Where to Eat: You'll find the best grub at the central market, which is stuffed with food stands offering traditional fare. Be sure to try cecina, a regional specialty of cured beef that tastes a bit like a Mexican prosciutto. For a proper sit-down meal head to Los Colorines (Avenida Tepozteco 13; +52 739 395 0198), a sprawling restaurant that's been popular for decades. If you're craving dessert, hit up any branch of Tepoznieves for the best ice cream and sorbet in town.
San Miguel de Allende
Why Go: About three and a half hours from the capital by bus, this charming colonial town and its colorful, bougainvillea-draped houses will make you want to head directly to the nearest realty office. There's also a remarkably cosmopolitan restaurant and shopping scene in San Miguel de Allende, thanks to the high number of expats (who aren't numerous enough to make the place feel like Cancun).
How to Get There: Primera Plus runs luxury buses from D.F.'s Mexico Central del Norte terminal to San Miguel de Allende four times daily.
Where to Stay: The elegant Rosewood San Miguel de Allende is the nicest option, located next to tranquil Juarez Park. Be sure to visit the property's Luna Rooftop Tapas Bar, which boasts the best views in town (even better than the city's mirador, or lookout point) and excellent food and drinks, including stellar tuna tostadas and a colorful margarita tasting flight. Book at least two nights for time to see everything.
What to Do: Take advantage of cool temperatures in the morning to wander the town, which is full of cobblestone lanes dotted with break-your-heart-adorable colonial houses. Take in the Disney-pink sandstone church next to the lively, centrally located El Jardín. Do some boutique shopping along Recreo, where you'll find stores selling textiles, jewelry, and other artsy souvenirs.

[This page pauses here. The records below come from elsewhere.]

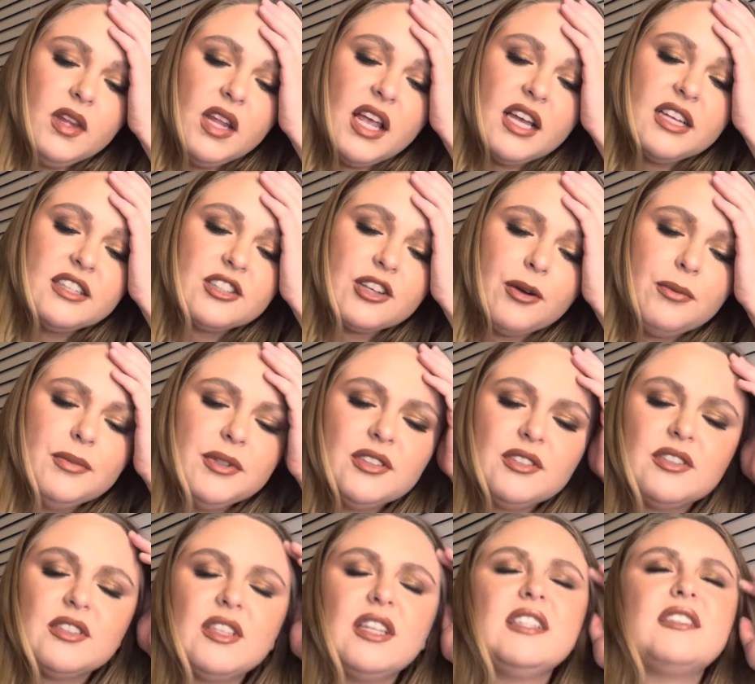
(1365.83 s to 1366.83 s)
It's
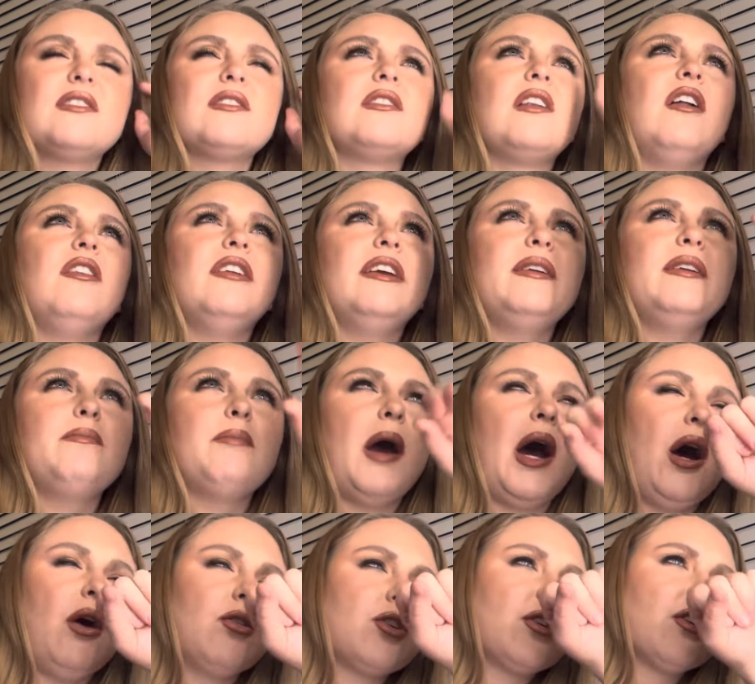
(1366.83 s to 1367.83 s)
almost, it's not like
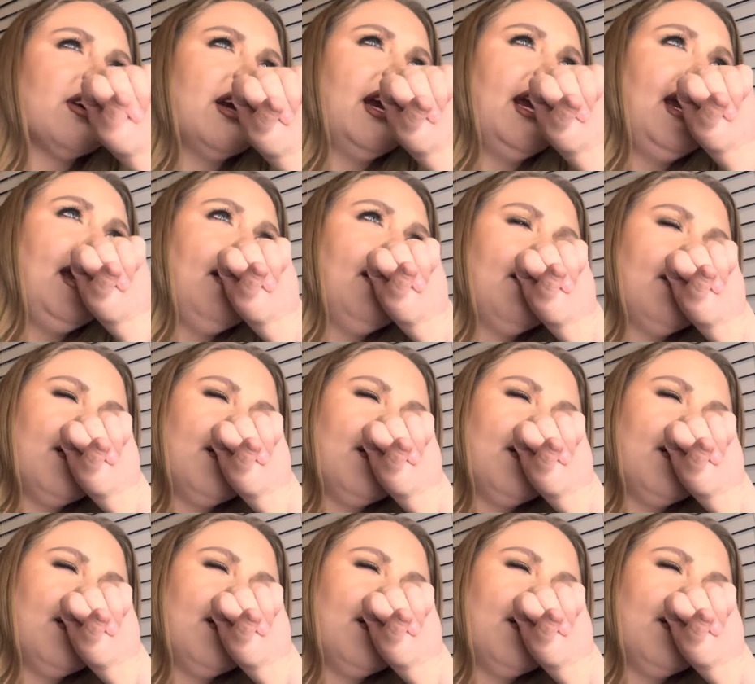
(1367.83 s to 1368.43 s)
powdery,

Where to Eat: Chef Enrique Olvera, who rocketed to international fame with Pujol in Mexico City and opened Cosme in New York City last year, has a restaurant, Moxi, inside the chic Hotel Matilda. His tasting menu might include the likes of vegetables in eggplant mole or rabbit tacos. For lunch, the prix fixe at contemporary Mexican spot Cafe MuRo (Callejon De Loreto 10-B; +52 415 152 6341) is a bargain, or keep it casual with a hulking torta (a Mexican sub sandwich) at Tortitlán (Ancha de San Antonio 43; +52 415 152 8931).